Traditionell afrikanische Musik trifft auf zeitgenössisches Tanztheater. Eine Live-Performance, bei der der ganze Aukrug abgehottet hat! Diesmal war irgendwie alles anders, denn ich hatte den Choreografen Frank Händeler an meiner Seite. Frank kommt vom modernen Tanztheater (Pina Bausch) und seine Liebe zu afrikanischen Traditionen verband uns in unserem Studium an der Tanz- und Theateruniversität in Brasilien. Jetzt konnte ich Frank für die Bangoura Group gewinnen. Unser gemeinsames Ziel war es, wirklich alle Anwesenden in die Performance miteinzubinden.
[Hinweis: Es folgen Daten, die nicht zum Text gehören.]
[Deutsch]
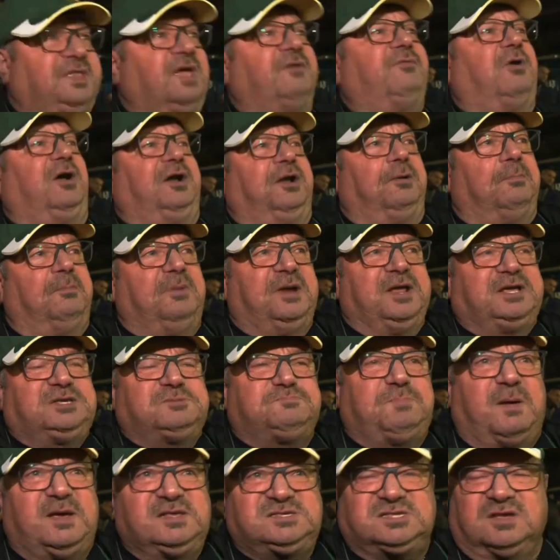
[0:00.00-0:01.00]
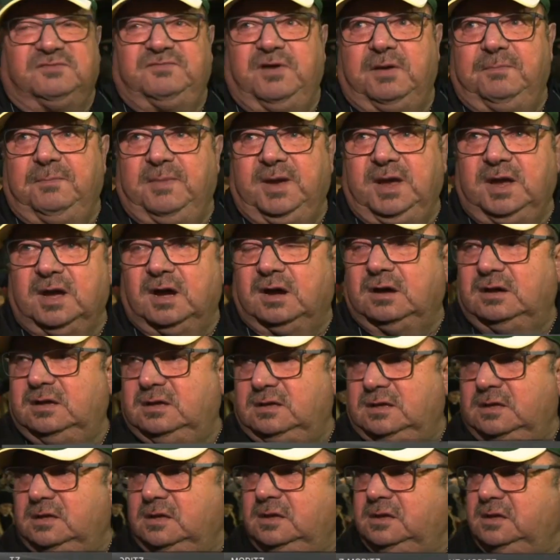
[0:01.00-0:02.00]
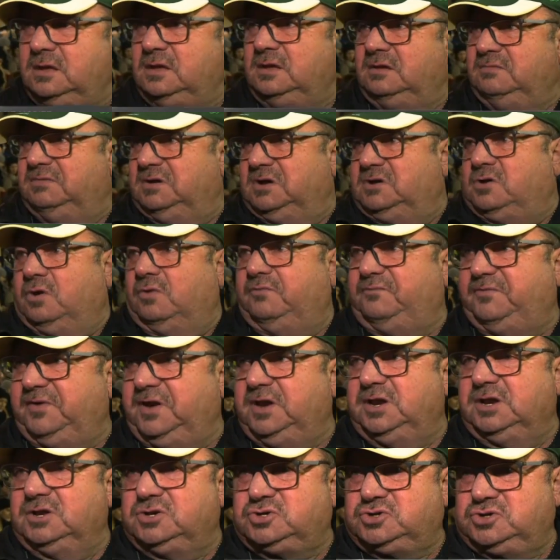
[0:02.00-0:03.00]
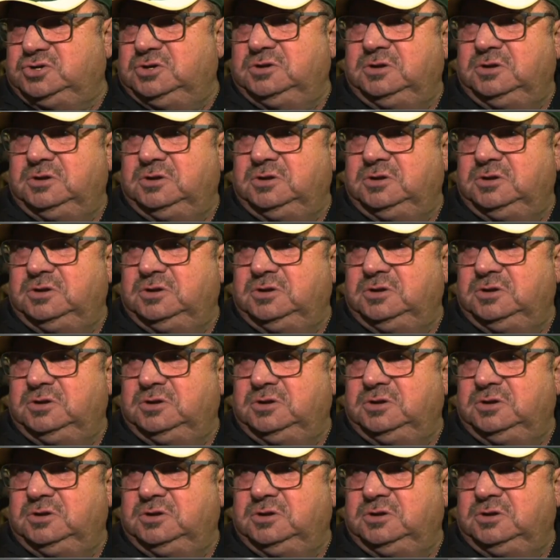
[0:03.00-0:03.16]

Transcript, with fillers: Die waren um nichts besser wie mir, wie Kofilisch.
Es sollte nicht beim bloßen Zuschauen (des exotischen Anderen) bleiben, sondern die Kraft der Musik sollte von jedem Einzelnen erlebt werden. Durch Franks Außenblick konnten wir uns aus unserer afrikanischen Perspektive, die manchmal wie ein Sog und Tunnel zu wirken scheint, wirklich herauszubewegen. So ein Crossover zum Zeitgenössischen erfordert viel Mut! Frank überzeugte unsere Musiker Seni und Mohamed mit seiner durchschlagenden Klarheit und Präsenz. So akzeptierten sie unsere Idee, diesmal nicht auf der Bühne zu spielen, sondern unten vor der Bühne, um so näher am Publikum zu sein. Es hat funktioniert: Ob Mann, Frau, alt oder jung, alle haben getanzt und zwar richtig! Vollkommen frei und losgelöst über 2 Stunden lang!